Darlington Raceway president Chip Wile helped the track announce its decision to incorporate classic touches to its lone race on the Sprint Cup schedule last April, well before the move back to Labor Day was made final. With both well-received developments coming to fruition in 2015, Wile said the reverberations were felt beyond the boundaries of the Palmetto State.
“I think everybody in the sport agreed that moving the Southern 500 back to Labor Day was the right move, and in our community, it’s been such great news,” Wile said. “Everybody has embraced us as a race track again and are engaged in all the different things that we’re doing.”
While Harvick has opened up about the rhythms of the NASCAR schedule, he said he hasn’t closely followed the drumbeat around shortening races, a topic NASCAR Chairman and CEO Brian France broached late last month in a meeting with Associated Press Sports Editors. One race that will most certainly remain intact length-wise is at Darlington, where the premier series — then called “Grand National” — ran its first 500-mile event in 1950.
“I haven’t been down the shorten-races path too far,” Harvick said with a smile. “I’ve been on the schedule rant, so I think as you look at the races and the length of the races, obviously, it seems to have been successful for some of the other race tracks to shorten them up a little bit. Things sometimes happen a lot slower, I’ve learned, in the business world than the way that (wife) DeLana and I ran our business. When we had a problem, we would fix it overnight. So that’s not how it works in the big business world.”
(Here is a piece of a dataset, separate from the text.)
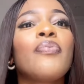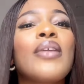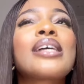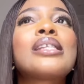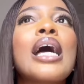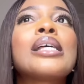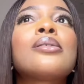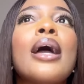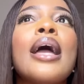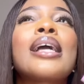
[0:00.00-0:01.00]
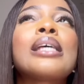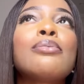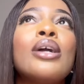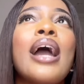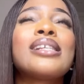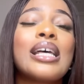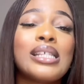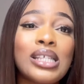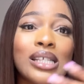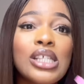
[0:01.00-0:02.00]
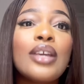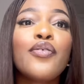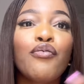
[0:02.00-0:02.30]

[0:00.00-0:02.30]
except you guys are seen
Wednesday, though, was all about celebrating Stewart-Haas’ foray into the realm of a classic feel for NASCAR’s oldest 500-mile race. Team officials indicated that retro paint schemes for its remaining three Sprint Cup cars — driven by Kurt Busch, Danica Patrick and owner/driver Tony Stewart — were soon to be released.
Harvick was assisted in pulling the cover off his old-school Chevrolet by NASCAR Hall of Fame inductee Rex White — who drove his own bright No. 4 Chevy, nicknamed “Gold Thunder,” for much of his storied career. White, 85, came closest to winning the Southern 500 with a runner-up finish in 1960, the year of his lone premier-series championship.
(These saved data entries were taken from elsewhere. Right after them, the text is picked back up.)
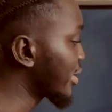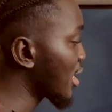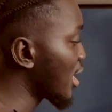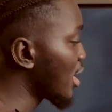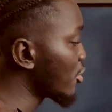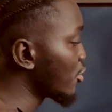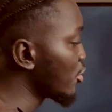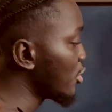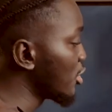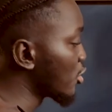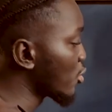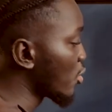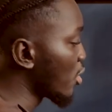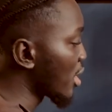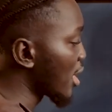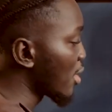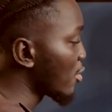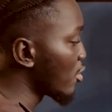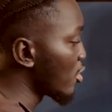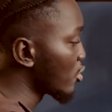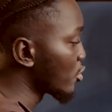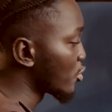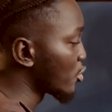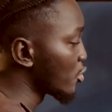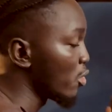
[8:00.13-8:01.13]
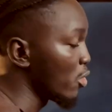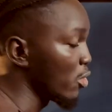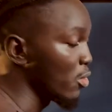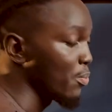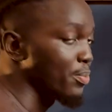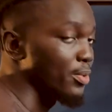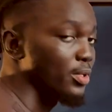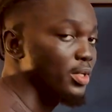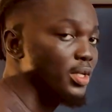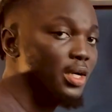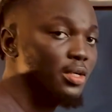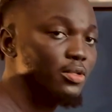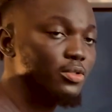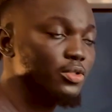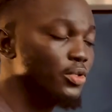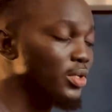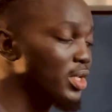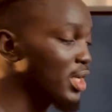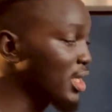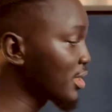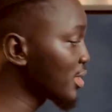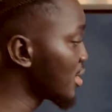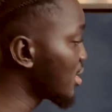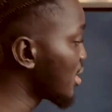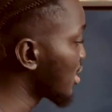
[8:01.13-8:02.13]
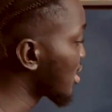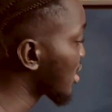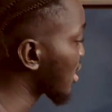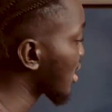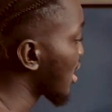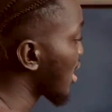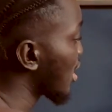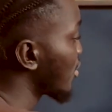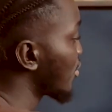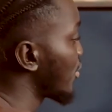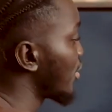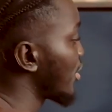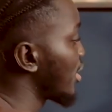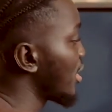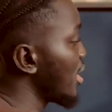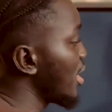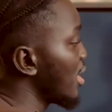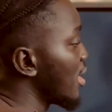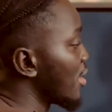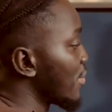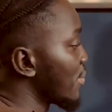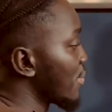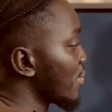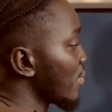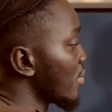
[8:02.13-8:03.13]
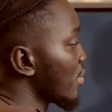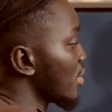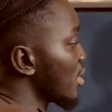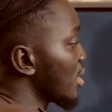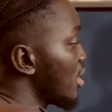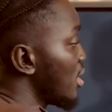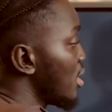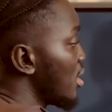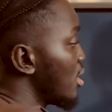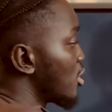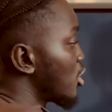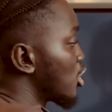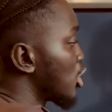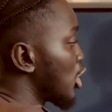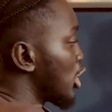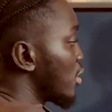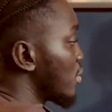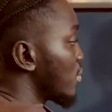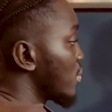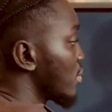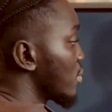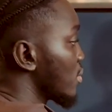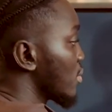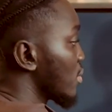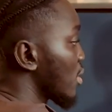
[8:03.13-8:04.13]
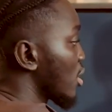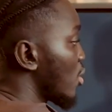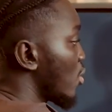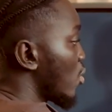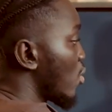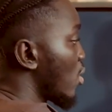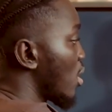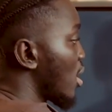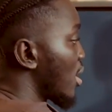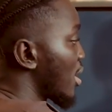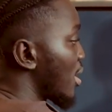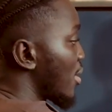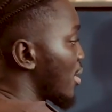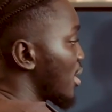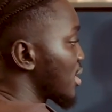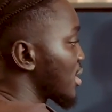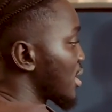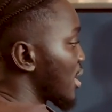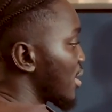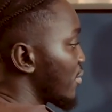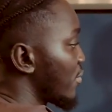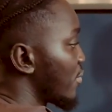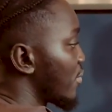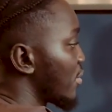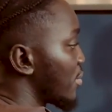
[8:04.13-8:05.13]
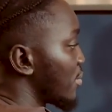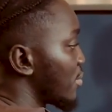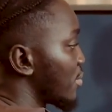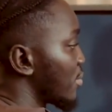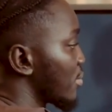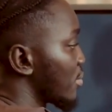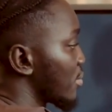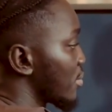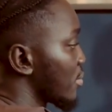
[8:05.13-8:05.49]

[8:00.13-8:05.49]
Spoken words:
candle is what I want to open now. So let's say this candle here is on 1 hour time frame.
“The Southern 500 had to be the No. 1 because it was the only superspeedway at that time, until Charlotte and Atlanta got built,” White said. “A lot of people say, ‘well, what was your favorite superspeedway?’ There was only one and that was Darlington.”
Harvick’s No. 4 included a handful of other nostalgic touches — including the first look at period-style, white-letter Goodyear tires that will be used in the Sept. 6 race and an original, winged “NASCAR International” logo on the car’s A-pillar. According to Wile, the emerging details are just a sampling of what’s coming ahead of Labor Day.
“What we’ve said to the teams is just to do something retro, do something that really celebrates something you’ve done, your team’s done that gives people that old-school feel,” Wile said. “This thing continues to build. NASCAR is getting involved, the teams are getting involved, some of the official partners are getting involved, so this is something that everyone seems to be rallying around and it’s just going to be incredible.”